Cuando estaban por terminar "los tres años y medio del hollamiento de Jerusalén" por la Roma papal, hubo una serie de "señales" que identificaron la venida de Cristo e inauguraron la historia milerita. La historia milerita ha de repetirse al pie de la letra en los últimos días. Esas "señales", que aparecieron "al cierre de la gran persecución papal", habían sido tipificadas por "señales" que aparecieron al concluir los tres años y medio del hollamiento de Jerusalén, del año 66 al 70, por la Roma pagana. Por lo tanto, con base en dos testigos, habrá una "señal": el estandarte será alzado en la hora del gran terremoto, que es la señal de advertencia para huir en la historia de la Roma moderna; y también habrá "señales", en plural, que ocurrirán al cierre del período de persecución de la Roma moderna en los últimos días.
Continuaremos este estudio en el próximo artículo.
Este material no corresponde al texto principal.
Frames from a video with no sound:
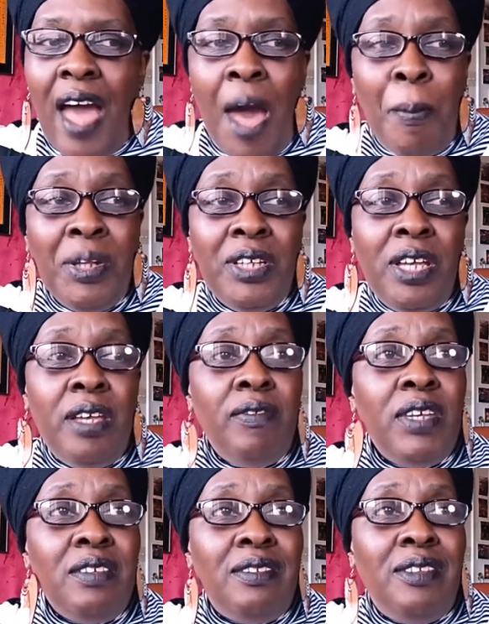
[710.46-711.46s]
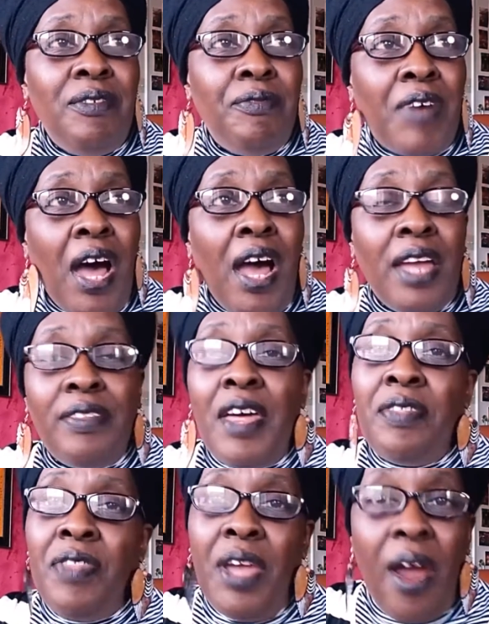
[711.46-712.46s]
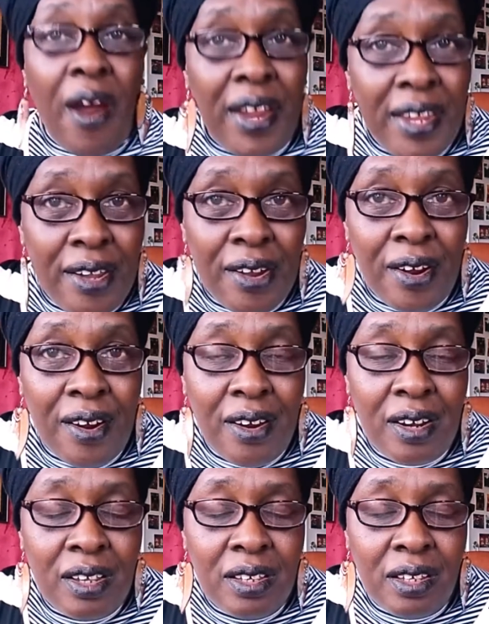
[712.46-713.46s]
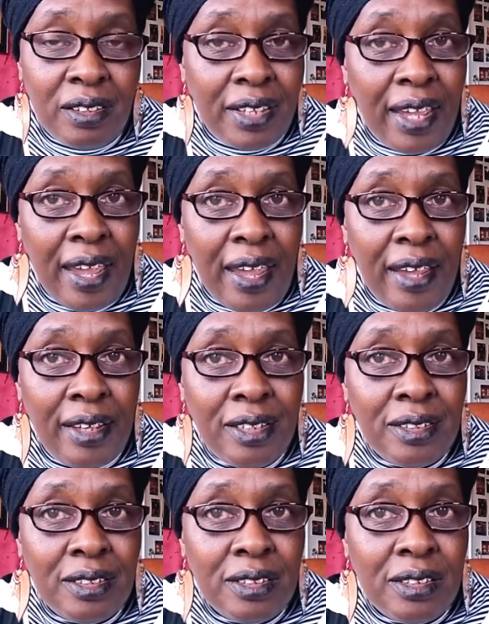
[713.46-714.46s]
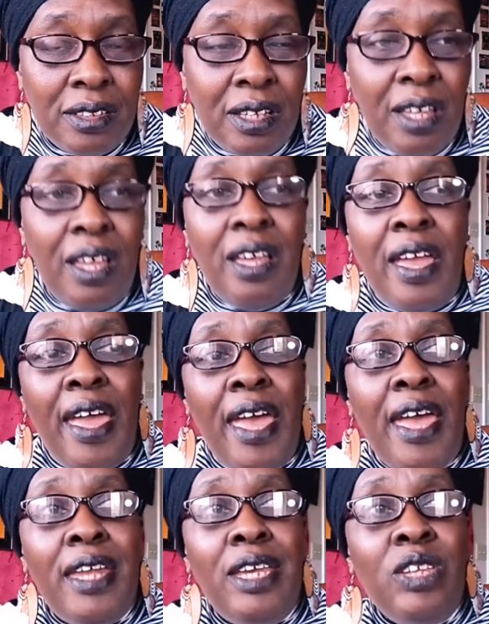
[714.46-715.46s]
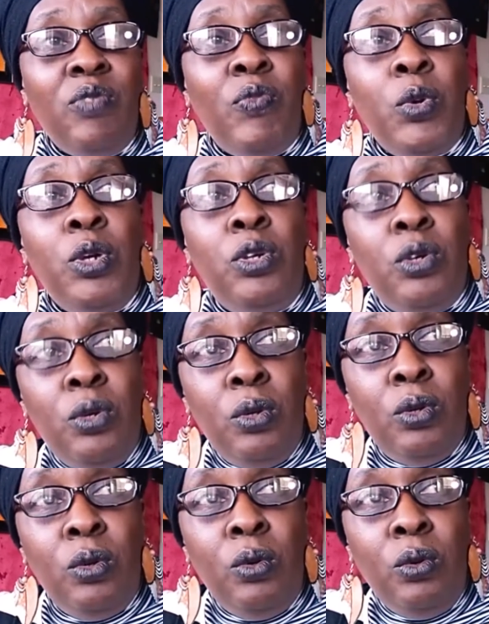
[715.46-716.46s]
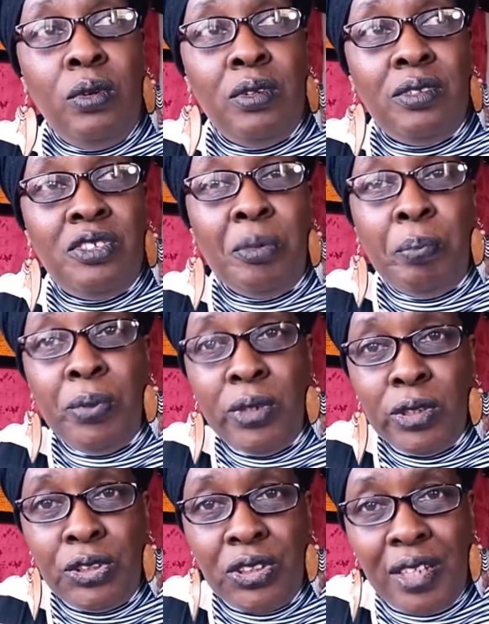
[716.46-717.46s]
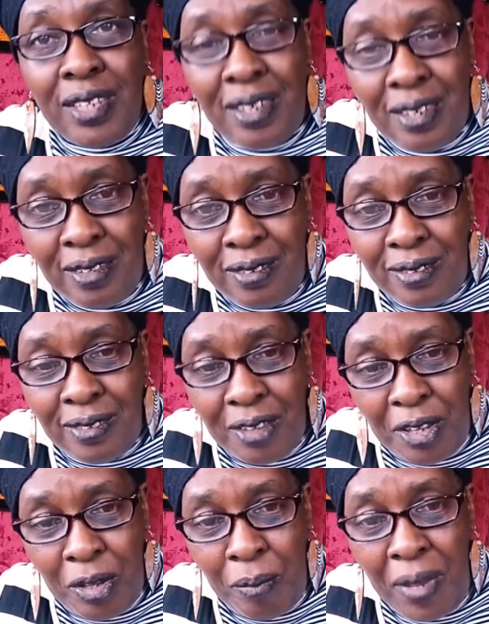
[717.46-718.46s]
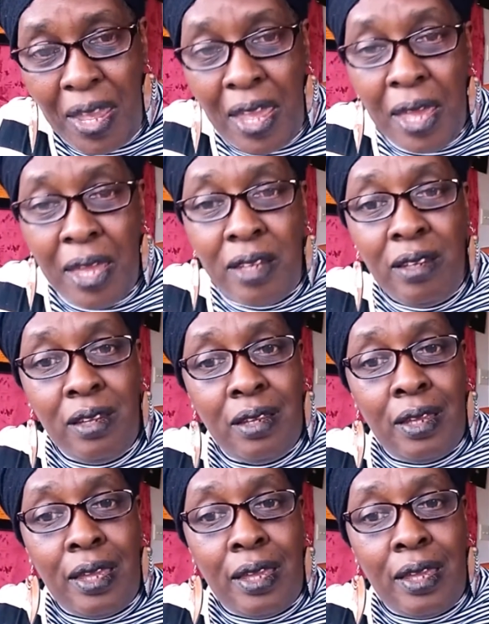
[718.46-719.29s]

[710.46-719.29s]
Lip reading: I believe it's divine that they are here, okay? And it's for you to push against them and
Leed el capítulo 21 de Lucas. En él, Cristo da la advertencia: “Mirad por vosotros mismos, no sea que en algún momento vuestros corazones se carguen de glotonería, embriaguez y los afanes de esta vida, y que aquel día venga sobre vosotros de improviso. Porque como un lazo vendrá sobre todos los que habitan sobre la faz de toda la tierra. Velad, pues, y orad siempre, para que seáis tenidos por dignos de escapar de todas estas cosas, y de estar en pie delante del Hijo del Hombre” (Lucas 21:34-36).
Las señales de los tiempos se están cumpliendo en nuestro mundo; sin embargo, por lo general se presenta a las iglesias como adormecidas. ¿No nos servirá de advertencia la experiencia de las vírgenes insensatas, que, cuando se oyó la llamada: 'He aquí el esposo viene; salid a su encuentro', descubrieron que no tenían aceite en sus lámparas? Y mientras iban a comprar aceite, el esposo entró a la cena de bodas con las vírgenes prudentes, y la puerta se cerró. Cuando las vírgenes insensatas llegaron al salón del banquete, recibieron una negativa inesperada. El señor del banquete declaró: 'No os conozco'. Quedaron afuera, de pie, en la calle desierta, en la negrura de la noche. Manuscript Releases, volumen 15, 229.